[Stored data]
BEGIN

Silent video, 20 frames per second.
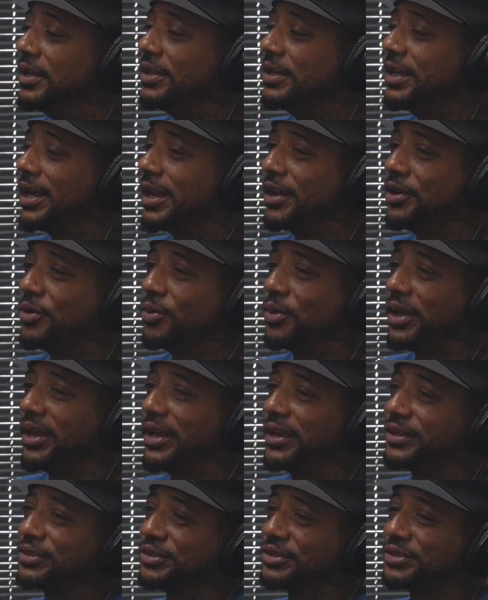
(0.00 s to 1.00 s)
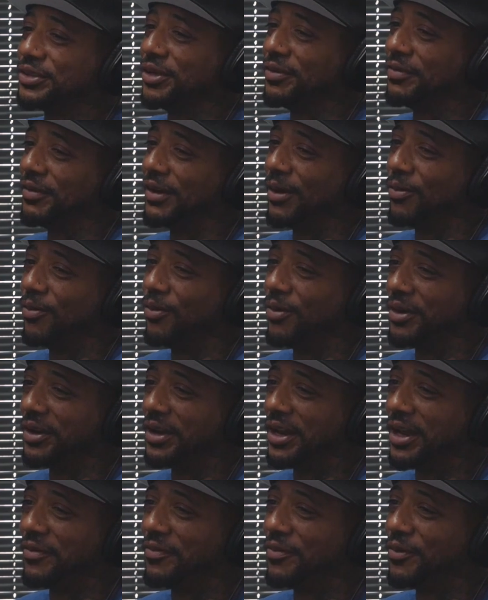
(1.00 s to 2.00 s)
They didn't do the extra stuff. I wanted
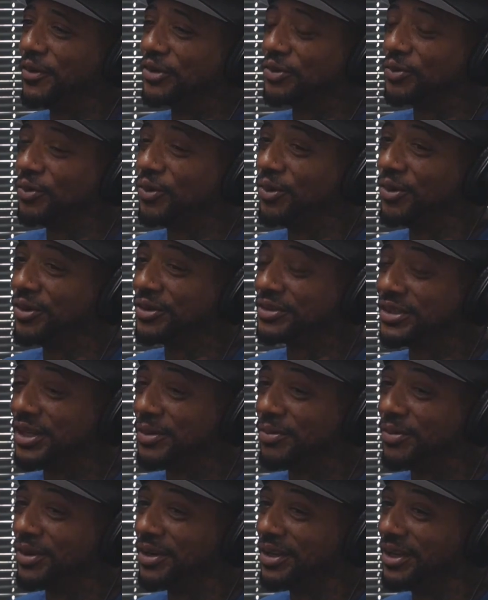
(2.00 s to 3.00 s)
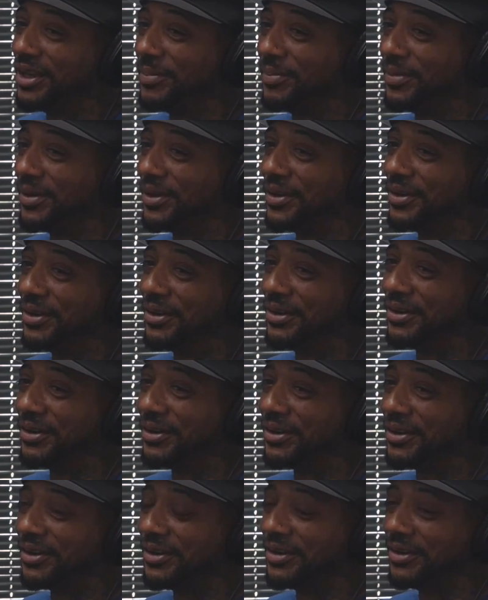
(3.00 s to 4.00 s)
Air Force Ones. They wanted to give me
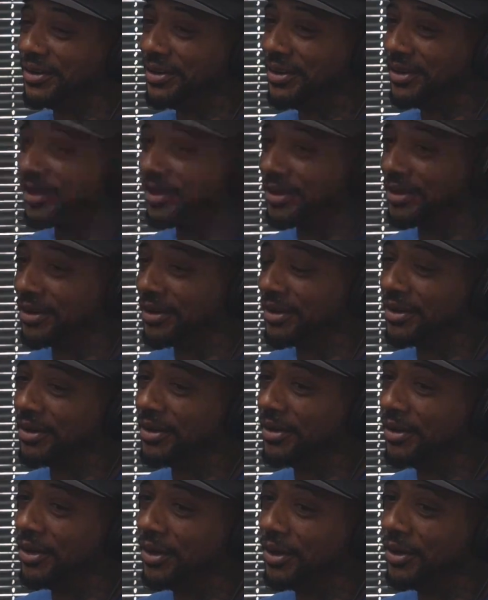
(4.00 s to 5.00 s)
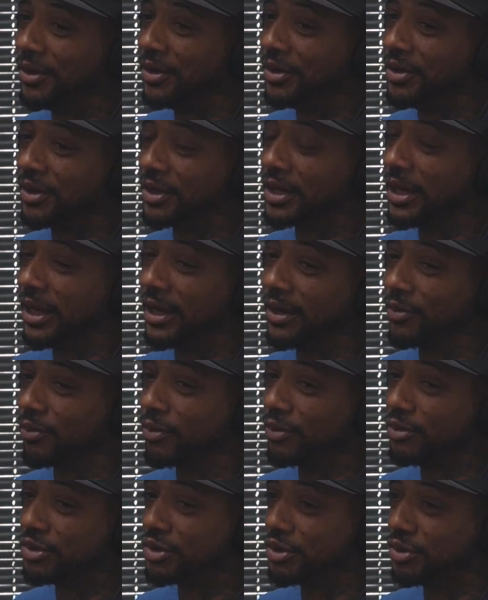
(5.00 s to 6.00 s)
the
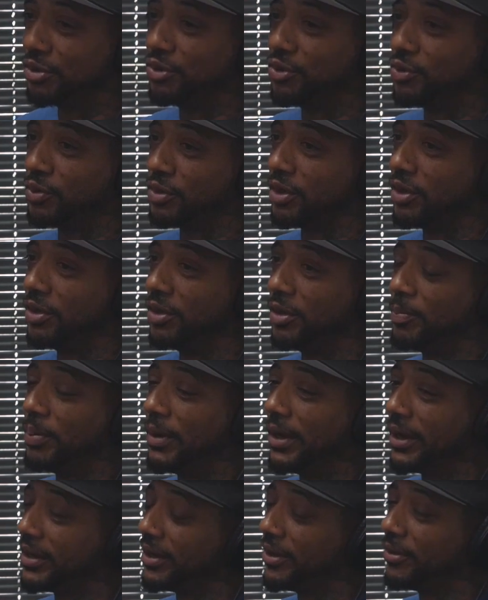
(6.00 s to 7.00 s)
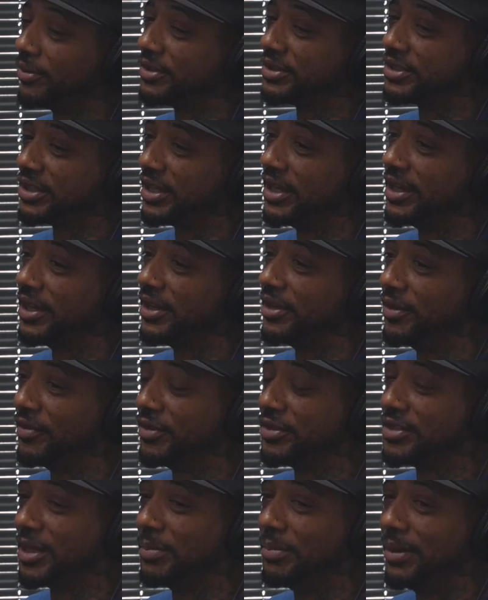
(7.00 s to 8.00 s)
kangaroo shoes with the little pocket on the side of
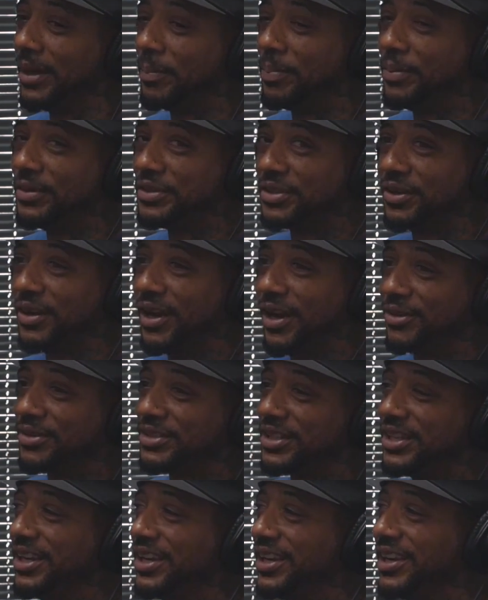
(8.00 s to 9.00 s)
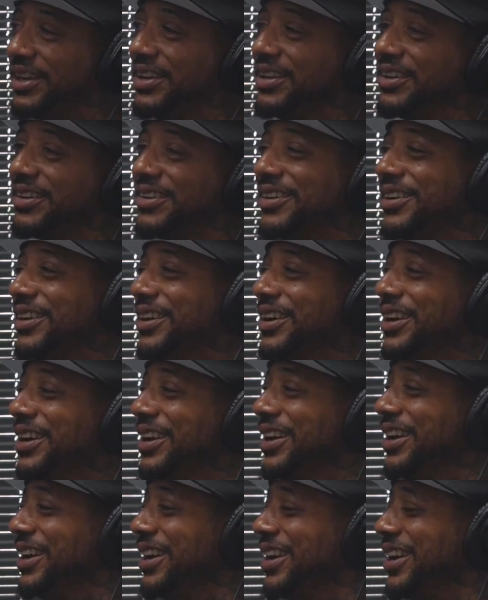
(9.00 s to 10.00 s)
it. Talking about put your house key in here.
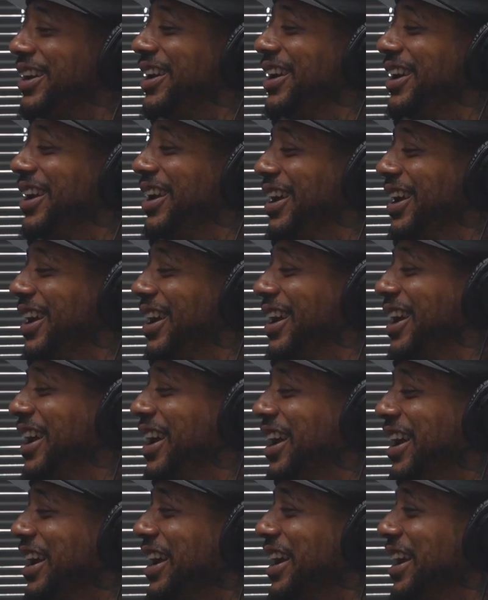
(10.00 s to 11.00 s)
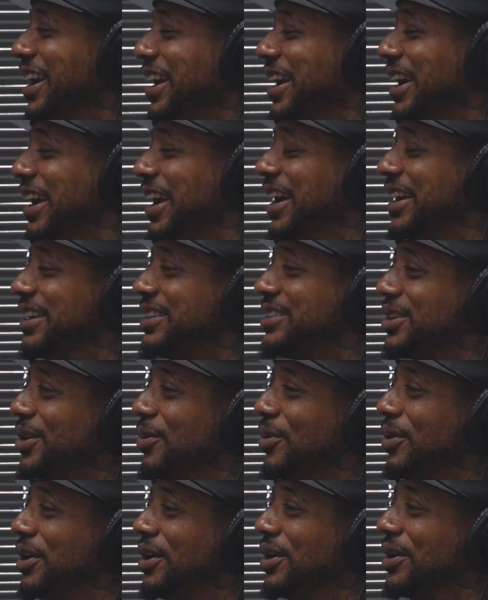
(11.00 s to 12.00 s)
and
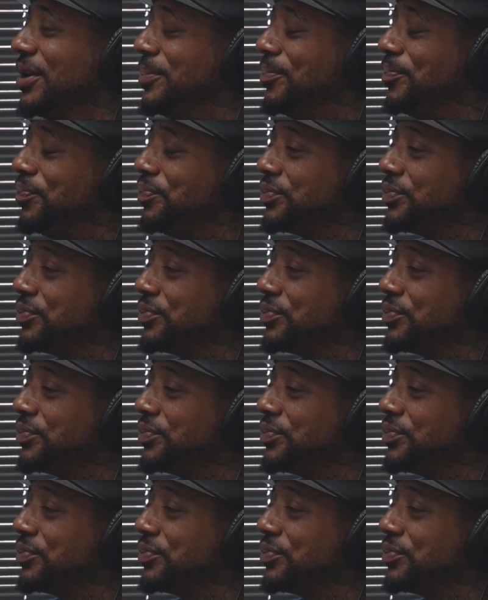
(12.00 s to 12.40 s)
so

END

* **Exercise aim**
Copy out all the data above exactly as written. Skip the pictures.

* **Exercise solution**
Silent video, 20 frames per second.
(0.00 s to 1.00 s)
(1.00 s to 2.00 s)
They didn't do the extra stuff. I wanted
(2.00 s to 3.00 s)
(3.00 s to 4.00 s)
Air Force Ones. They wanted to give me
(4.00 s to 5.00 s)
(5.00 s to 6.00 s)
the
(6.00 s to 7.00 s)
(7.00 s to 8.00 s)
kangaroo shoes with the little pocket on the side of
(8.00 s to 9.00 s)
(9.00 s to 10.00 s)
it. Talking about put your house key in here.
(10.00 s to 11.00 s)
(11.00 s to 12.00 s)
and
(12.00 s to 12.40 s)
so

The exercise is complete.